Regarding the upcoming referendum on the security agreement, Al-Eissawi and his government hope it will pass because they believe it represents a good plan for the troop withdrawal. Because this is an election year in Iraq, however, the political situation may make promoting the referendum difficult.
As the questions progressed, Dr. Al-Eissawi repeatedly emphasized the importance of national consensus. After the highly centralized and repressive regime under Saddam Hussein, the Iraqi people are ready for a new kind of government, striving for national unity and cooperation, especially between Arabs and Kurds and in disputed territories.

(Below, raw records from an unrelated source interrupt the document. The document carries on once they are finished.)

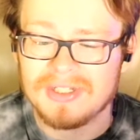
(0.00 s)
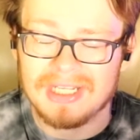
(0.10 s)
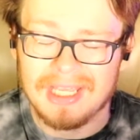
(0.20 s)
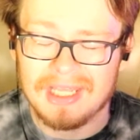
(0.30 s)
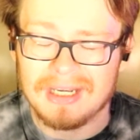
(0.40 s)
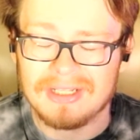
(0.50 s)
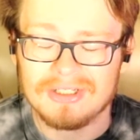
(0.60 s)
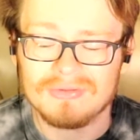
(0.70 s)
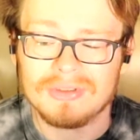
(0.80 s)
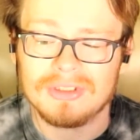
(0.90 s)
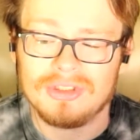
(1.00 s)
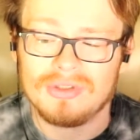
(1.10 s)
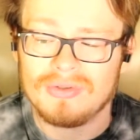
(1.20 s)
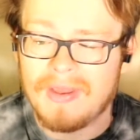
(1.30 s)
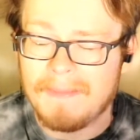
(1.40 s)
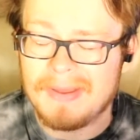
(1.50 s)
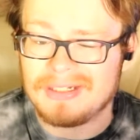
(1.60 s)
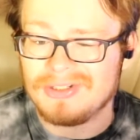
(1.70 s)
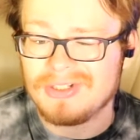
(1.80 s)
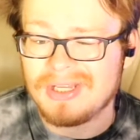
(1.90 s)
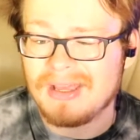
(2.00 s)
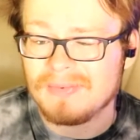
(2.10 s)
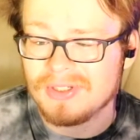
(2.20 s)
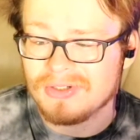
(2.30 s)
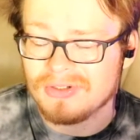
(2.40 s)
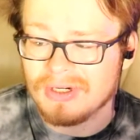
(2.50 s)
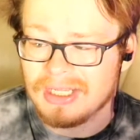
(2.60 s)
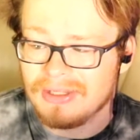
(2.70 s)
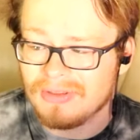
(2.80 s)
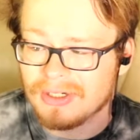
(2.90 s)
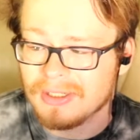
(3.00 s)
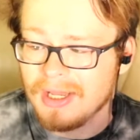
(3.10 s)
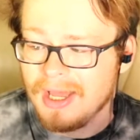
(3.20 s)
And again, I didn't really do that many steps yesterday either.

In terms of Iraq's foreign policy, Dr. Al-Eissawi emphasized the widespread need to normalize relations with countries in the region, specifically Kuwait and Iran. Iraq is no longer a threatening nation, Al-Eissawi said, and other nations in the region may need time to adjust to that change. Regarding Iran, the Deputy PM stated there should be less focus on Iran's negative influence in Iraq, not only because the Iraq desires normalized relations with its large neighbor, but also because the Iranian influence is prevalent because it is filling a vacuum. He implied that if the US were to shift its focus from the security sector, that vacuum might be filled. When asked about Iraq's position on the Israeli-Palestinian conflict, Al-Eissawi would only say that Iraq is a member of the Arab League, and thus its position is in line with the Arab League's official position.
Al-Eissawi was very frank about the work the Iraqi government still has to do when it comes to women's affairs and refugee/IDP affairs. He also stated that although Iraqi security forces will be able to deal with internal threats from insurgents by the time US troops withdraw in 2011, the Iraqi military will not be ready to deal with external threats until at least 2012. That being said, he did not offer any plans to address the problems.
After the questions ended, The Deputy PM rushed off to his next appointment. I'm really glad I got to hear him speak and I'm looking forward to the panel on sexual violence tomorrow.